▶ INSTRUCTIONS TO FOLLOW:
Leave the pictures out, and print everything else in the records exactly.

START GIVEN DATA

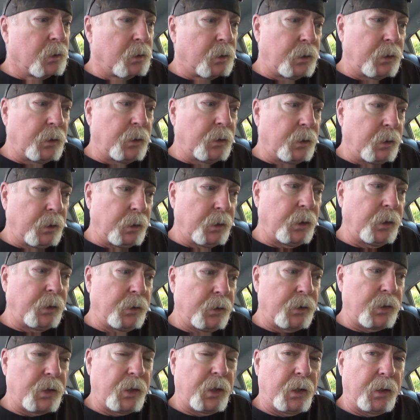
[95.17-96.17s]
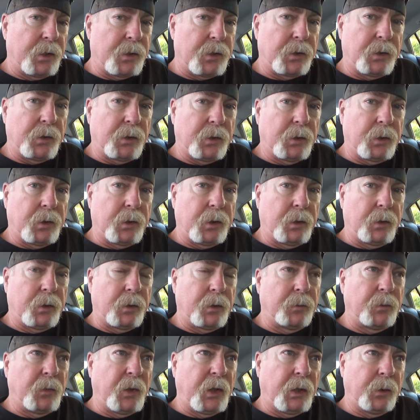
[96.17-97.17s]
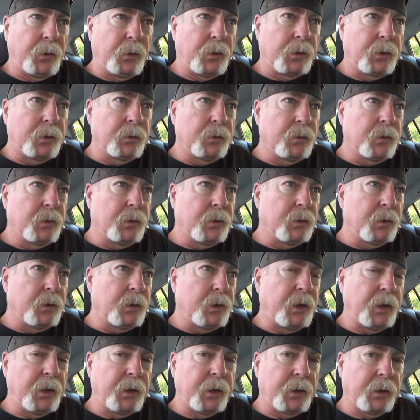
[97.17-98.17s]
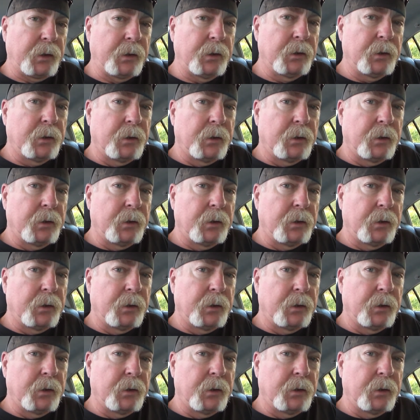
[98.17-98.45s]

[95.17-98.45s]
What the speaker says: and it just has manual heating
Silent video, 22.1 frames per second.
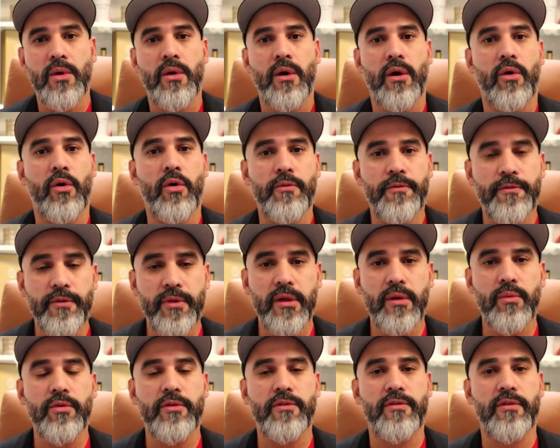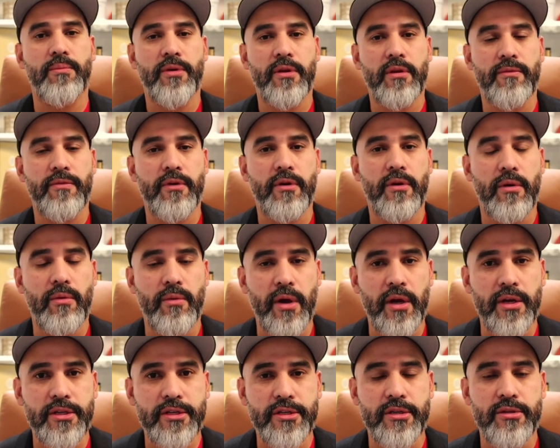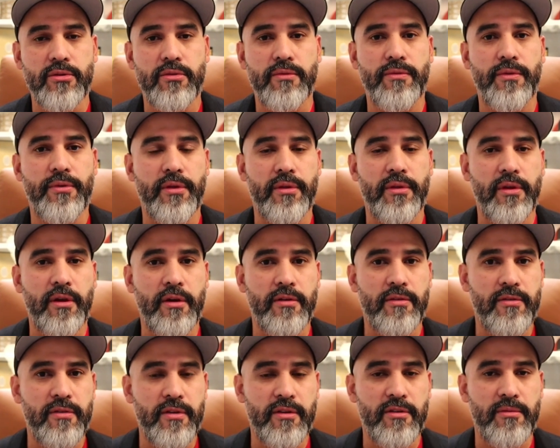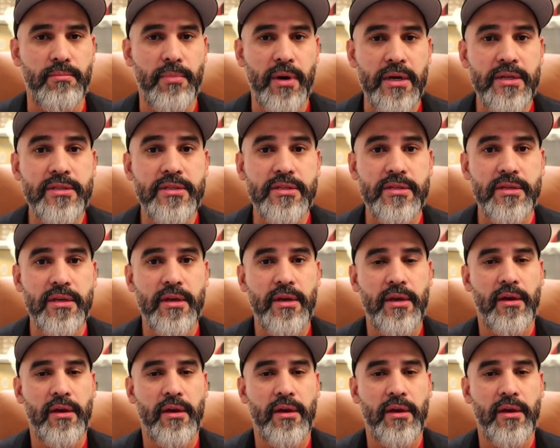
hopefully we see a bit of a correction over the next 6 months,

END GIVEN DATA

▶ RESPONSE:
[95.17-96.17s]
[96.17-97.17s]
[97.17-98.17s]
[98.17-98.45s]

[95.17-98.45s]
What the speaker says: and it just has manual heating
Silent video, 22.1 frames per second.
hopefully we see a bit of a correction over the next 6 months,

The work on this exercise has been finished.